Easy to melt the plastic with heat, not much to sew to. I'd research Plastic/rubber and adhesives. I put a tag inside most of my hats with 3G jet opaque. designed in a rectangle so I can scissor cut them real fast. I don't have a cutter/printer combo. On the mesh hats I can do that with my hat press without touching plastic. Watch the plastic snap, some of those melt like butter.


----------



## royster13 (Aug 14, 2007)

Vink said:


> i'm starting to heat transfer some of my designs on the front of trucker hats. i'd love to get my logo (a small circle) on the side of the hat where the mesh is...for branding purposes.
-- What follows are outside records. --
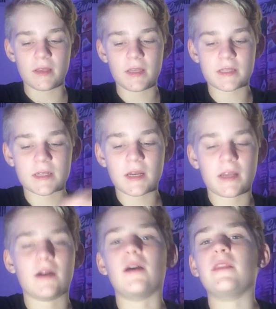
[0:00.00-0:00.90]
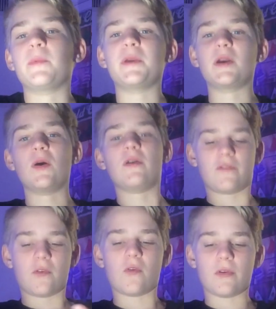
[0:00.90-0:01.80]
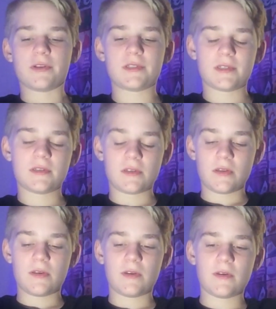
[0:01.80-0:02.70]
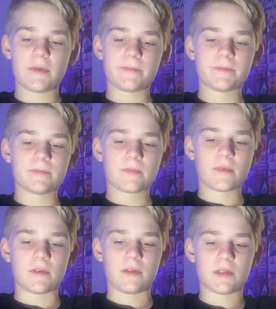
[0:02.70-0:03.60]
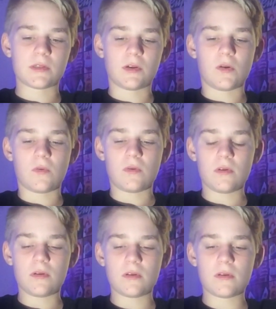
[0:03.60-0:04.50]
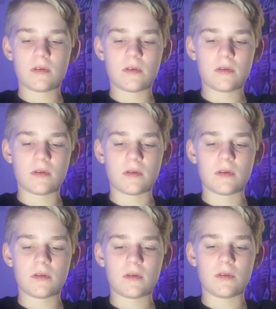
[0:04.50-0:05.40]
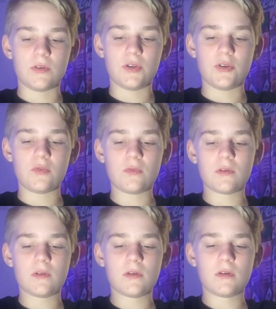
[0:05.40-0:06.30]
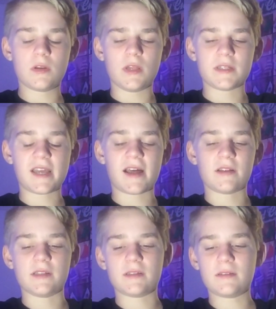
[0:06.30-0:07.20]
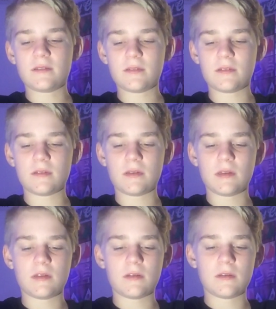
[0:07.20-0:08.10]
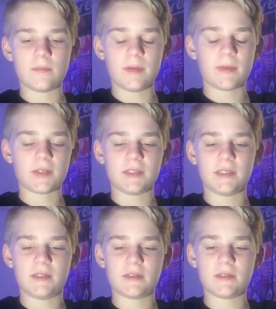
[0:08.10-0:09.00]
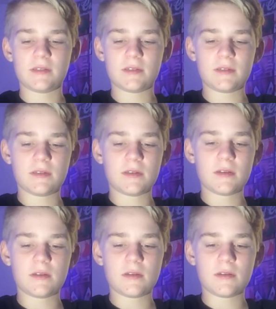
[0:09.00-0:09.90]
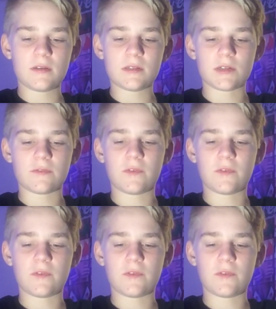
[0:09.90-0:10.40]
It's an icon. There we go, of course. Let's go. New Italian. Imaldini. Center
PVC patches work great for this....


----------



## Vink (May 27, 2009)

thanks for the info jay. just curious where do you put your logo on the inside of your hats?


----------



## Printor (Apr 16, 2015)

On the sweat band, upside down, middle of the side, which ever side doesn't have a tag sewn there, if it does. I undo snap or strap, turn just the side iside out and put just the sweat band width on hat press to avoid iron lines up higher on hats, then prestamp to Iron flat with pretty low pressure only about 5 sec., With the 3G it only seems to need about 6 sec. The instructions for shirts say 30 sec. I'd practice on you own old hats first. I'm sure your press will have its own little tricks required. I was real impressed with how well this holds up. Hat should be pretty gross before this print wears out. I do use a printer with pigment inks. I think the first ones I did were dyes but held up well.


----------



## Vink (May 27, 2009)

thanks for the pvc patch suggestion royce. can you recommend any special adhesive you've had success with so they don't fall off down the line?


----------



## Vink (May 27, 2009)

cool, thanks for the tips jay


----------



## royster13 (Aug 14, 2007)

Vink said:


> thanks for the pvc patch suggestion royce. can you recommend any special adhesive you've had success with so they don't fall off down the line?


Most are made to be sewn on...[media]http://www.pvcemblems.com/dev/wp-content/uploads/2013/10/pvc-patch-deconstructed-all.jpg[/media]


----------